(Collected data entries)

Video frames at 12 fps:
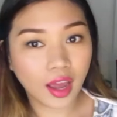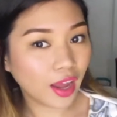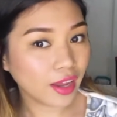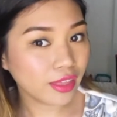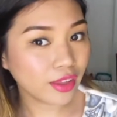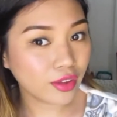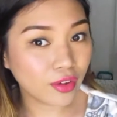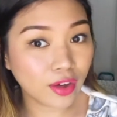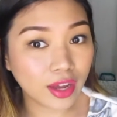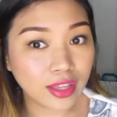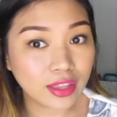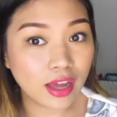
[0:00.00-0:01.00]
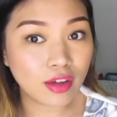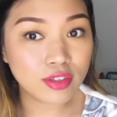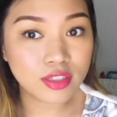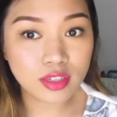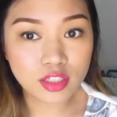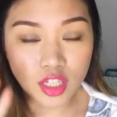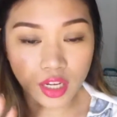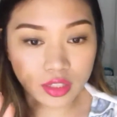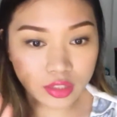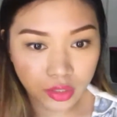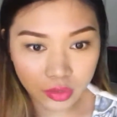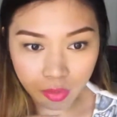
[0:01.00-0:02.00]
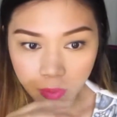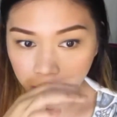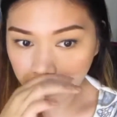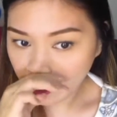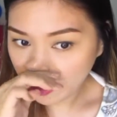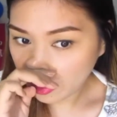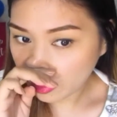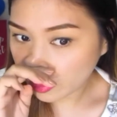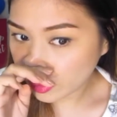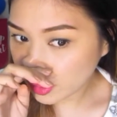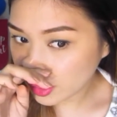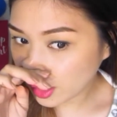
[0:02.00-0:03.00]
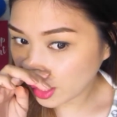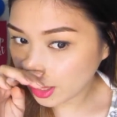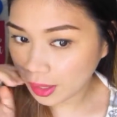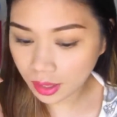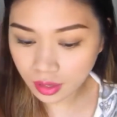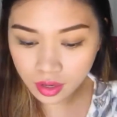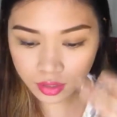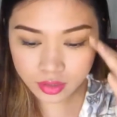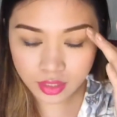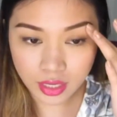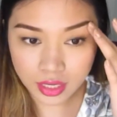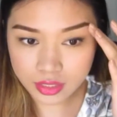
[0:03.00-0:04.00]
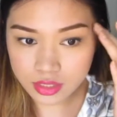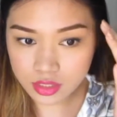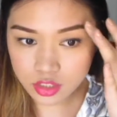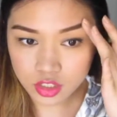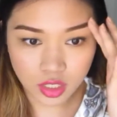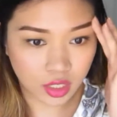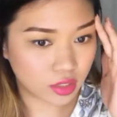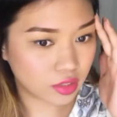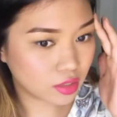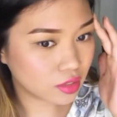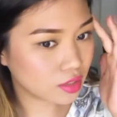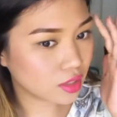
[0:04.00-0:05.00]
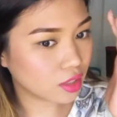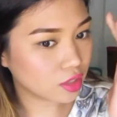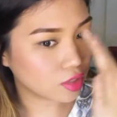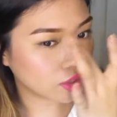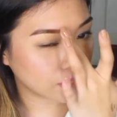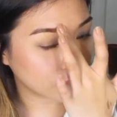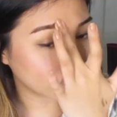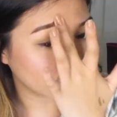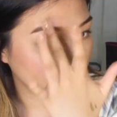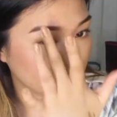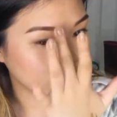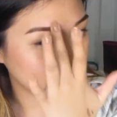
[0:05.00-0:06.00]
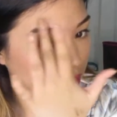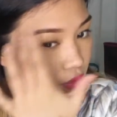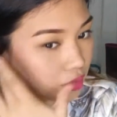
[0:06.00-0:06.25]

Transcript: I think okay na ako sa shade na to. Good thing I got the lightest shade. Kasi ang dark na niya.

EXERCISE REQUIREMENTS: The task calls for repeating each line above exactly while excluding the pictures.

RESPONSE AREA:
Video frames at 12 fps:
[0:00.00-0:01.00]
[0:01.00-0:02.00]
[0:02.00-0:03.00]
[0:03.00-0:04.00]
[0:04.00-0:05.00]
[0:05.00-0:06.00]
[0:06.00-0:06.25]

Transcript: I think okay na ako sa shade na to. Good thing I got the lightest shade. Kasi ang dark na niya.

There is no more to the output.